[whatwg] Access to live/raw audio and video stream data from both local and remote sources
roBman at mob-labs.com
Tue Aug 23 23:58:12 PDT 2011
thanks for your reply and following up...this all sounds good.
Especially the alignment with the Audio WG. I'd love to see some
resolution on the Web Audio vs Audio Data proposals.
By "raw" I was just clumsily referring to being able to access the data
within the tracks within the stream programmatically.
Here's a very clumsy example I created that shows the type of access I
Obviously this uses the non-standard Mozilla Audio Data API.
At the moment you can do a similar-ish thing with video by pumping it
into a canvas element then using getImageData...but this is a bit of a
clumsy and inefficient pipeline.
Ideally we could programmatically reach into the stream data of any of
the video and audio tracks to process the data in any number of ways
including signal analysis, image recognition, dynamic interface
In fact I'm presenting at a conference on Friday on just that topic
I think the Khronos StreamInput work has this type of thing in mind too
so I wonder if that's also been discussed within the RTC/DAP/Audio WGs?

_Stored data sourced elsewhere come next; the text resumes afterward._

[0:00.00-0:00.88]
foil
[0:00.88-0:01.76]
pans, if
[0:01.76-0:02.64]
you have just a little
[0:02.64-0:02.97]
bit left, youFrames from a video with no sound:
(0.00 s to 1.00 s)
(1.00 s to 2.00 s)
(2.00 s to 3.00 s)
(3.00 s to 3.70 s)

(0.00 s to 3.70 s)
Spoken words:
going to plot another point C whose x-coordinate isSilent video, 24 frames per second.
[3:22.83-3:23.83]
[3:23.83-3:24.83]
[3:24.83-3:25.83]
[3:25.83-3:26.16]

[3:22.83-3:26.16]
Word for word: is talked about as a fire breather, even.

PS: I am really concerned about being labelled as a "cross posting spam
king" so I apologise for creating any of these cross posting storms.
However, it really seems like the best way to make sure that this
cross-group discussion is shared with all the relevant groups.

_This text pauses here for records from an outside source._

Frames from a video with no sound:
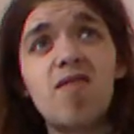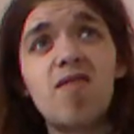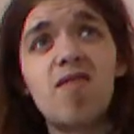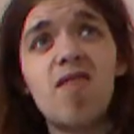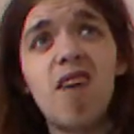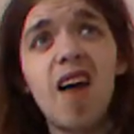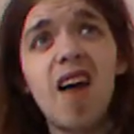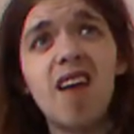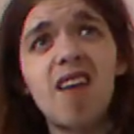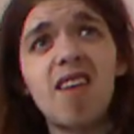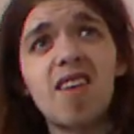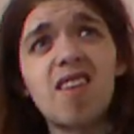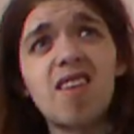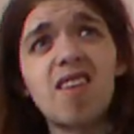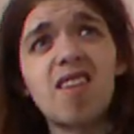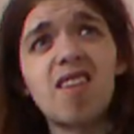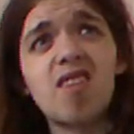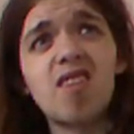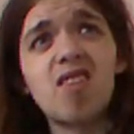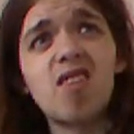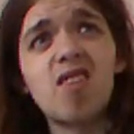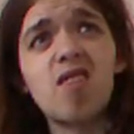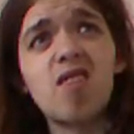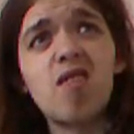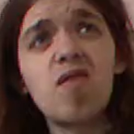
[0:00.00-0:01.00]

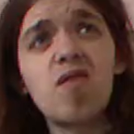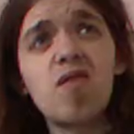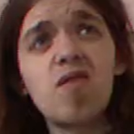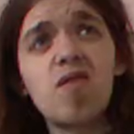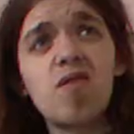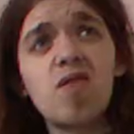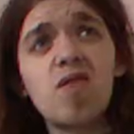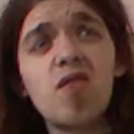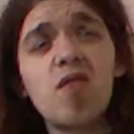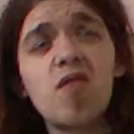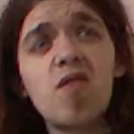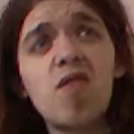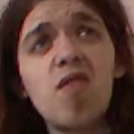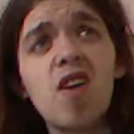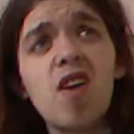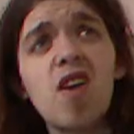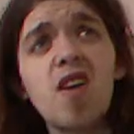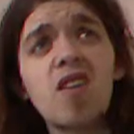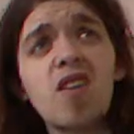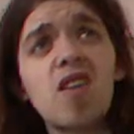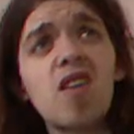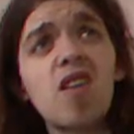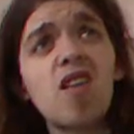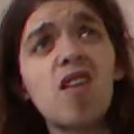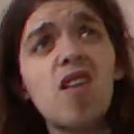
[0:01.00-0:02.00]
fans of Tomb
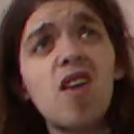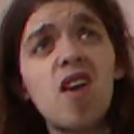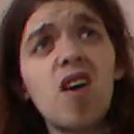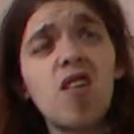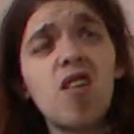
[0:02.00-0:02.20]
Raider.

On Wed, 2011-08-24 at 08:39 +0200, Stefan Håkansson LK wrote:
> I'm sorry for the late answer. The W3C DAP and WebRTC chairs have
> discussed this, and come to the following:
> - The WebRTC WG deals with access to live (audio and video) streams, and
> also currently have support for local recording of them in the API
> proposal .
> - DAP has a note about the <device> element in the HTML Media Capture
> draft, but the <device> element has been replaced by "getUserMedia" .
> - In the WebRTC charter there are references to DAP regarding device
> exploration and media capturing as that was deemed as in DAP scope at
> the time of writing the WebRTC charter. This has however since been
> resolved, for media streams this will be handled by WebRTC.
> - WebRTC is planning coordination with the Audio WG to ensure alignment
> regarding media streams.
> A question: what do you mean by "raw" audio and video stream data? The
> MediaStreams discussed in WebRTC are more of logical references (which
> you can attach to audio/video elements for rendering, to a
> PeerConnection for streaming to a peer and so on).
> Stefan (for the DAP and WebRTC chairs).
>  http://dev.w3.org/2011/webrtc/editor/webrtc.html
> On 2011-07-27 02:56, Rob Manson wrote:
> > Hi,
> > sorry for posting across multiple groups, but I hope you'll see from my
> > comments below that this is really needed.
> > This is definitely not intended as criticism of any of the work going
> > on. It's intended as constructive feedback that hopefully provides
> > clarification on a key use case and it's supporting requirements.
> > "Access to live/raw audio and video stream data from both local
> > and remote sources in a consistent way"
> > I've spent quite a bit of time trying to follow a clear thread of
> > requirements/solutions that provide API access to raw stream data (e.g.
> > audio, video, etc.). But I'm a bit concerned this is falling in the gap
> > between the DAP and RTC WGs. If this is not the case then please point
> > me to the relevant docs and I'll happily get back in my box 8)
> > Here's how the thread seems to flow at the moment based on public
> > documents.
> > On the DAP page  the mission states:
> > "the Device APIs and Policy Working Group is to create
> > client-side APIs that enable the development of Web Applications
> > and Web Widgets that interact with devices services such as
> > Calendar, Contacts, Camera, etc"
> > So it seems clear that this is the place to start. Further down that
> > page the "HTML Media Capture" and "Media Capture" APIs are listed.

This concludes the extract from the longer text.